In certain places where virtual schooling has been adopted as part of coronavirus prevention measures might have permanently wrecked snow days. But that’s not the case in Jefferson County, West Virginia.

On December 16, in celebration of the first snow of the year, school superintendent Bondy Shay Gibson canceled classes in the district. In a heartfelt letter to the city, Gibson said schools for students and teachers were completely closed, and all classes were called off including virtual learning classes.

Jefferson City, including the towns of Charles Town and Harper’s Ferry, located approximately 70 miles northwest of Washington D.C, was expected to receive up to a foot of snow from Winter Storm Gail.

For any child who grows up where it snows, impatiently waiting to hear if school has been canceled is normal. But now that virtual schooling is prevalent, as adverse weather rolls in, many schools have opted to hold classes online instead of granting students and staff a day off.
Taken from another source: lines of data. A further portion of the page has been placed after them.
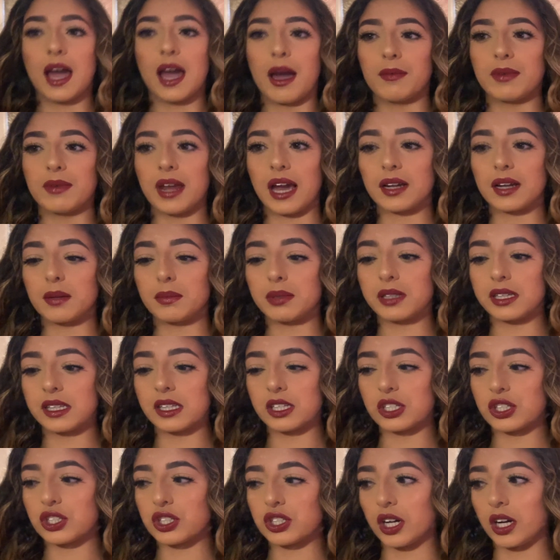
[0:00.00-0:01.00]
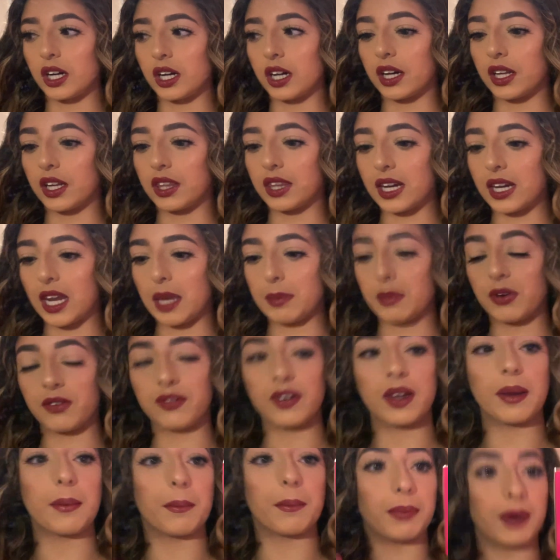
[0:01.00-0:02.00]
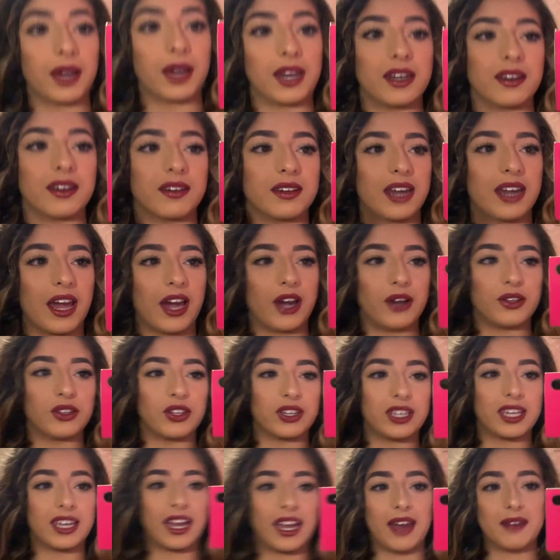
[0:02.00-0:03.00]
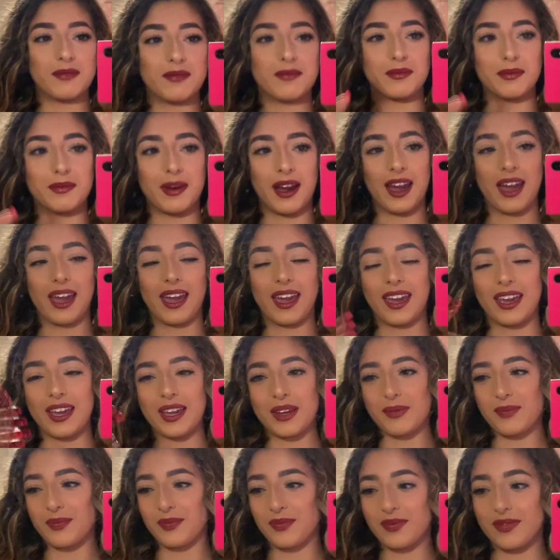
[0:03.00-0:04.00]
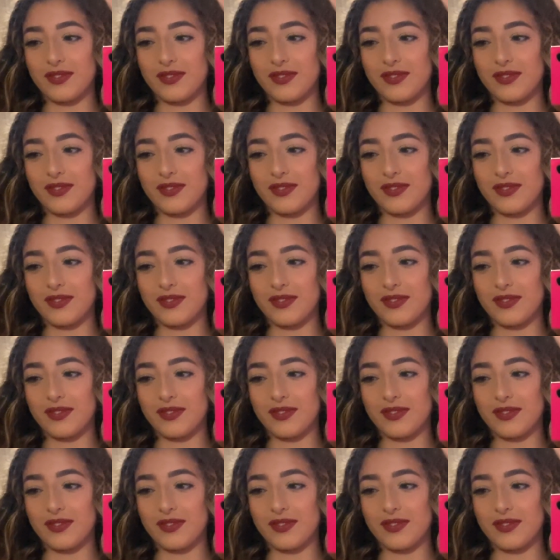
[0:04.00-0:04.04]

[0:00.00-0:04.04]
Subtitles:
I'm not completely sure the name of it, but now looking at my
For e.g., New York City plans to switch to remote classes if a snow day is expected due to the winter storm. Yet, Gibson allowed 1,100 staff members and 9,000 students from her district to get away for a day from their devices and have some fun.

She ended her letter stating, “Please, enjoy a day of sledding and hot chocolate and cozy fires. Take pictures of your kids in snow hats they will outgrow by next year and read books that you have wanted to lose yourself in but haven’t had the time. We will return to the serious and urgent business of growing up on Thursday.”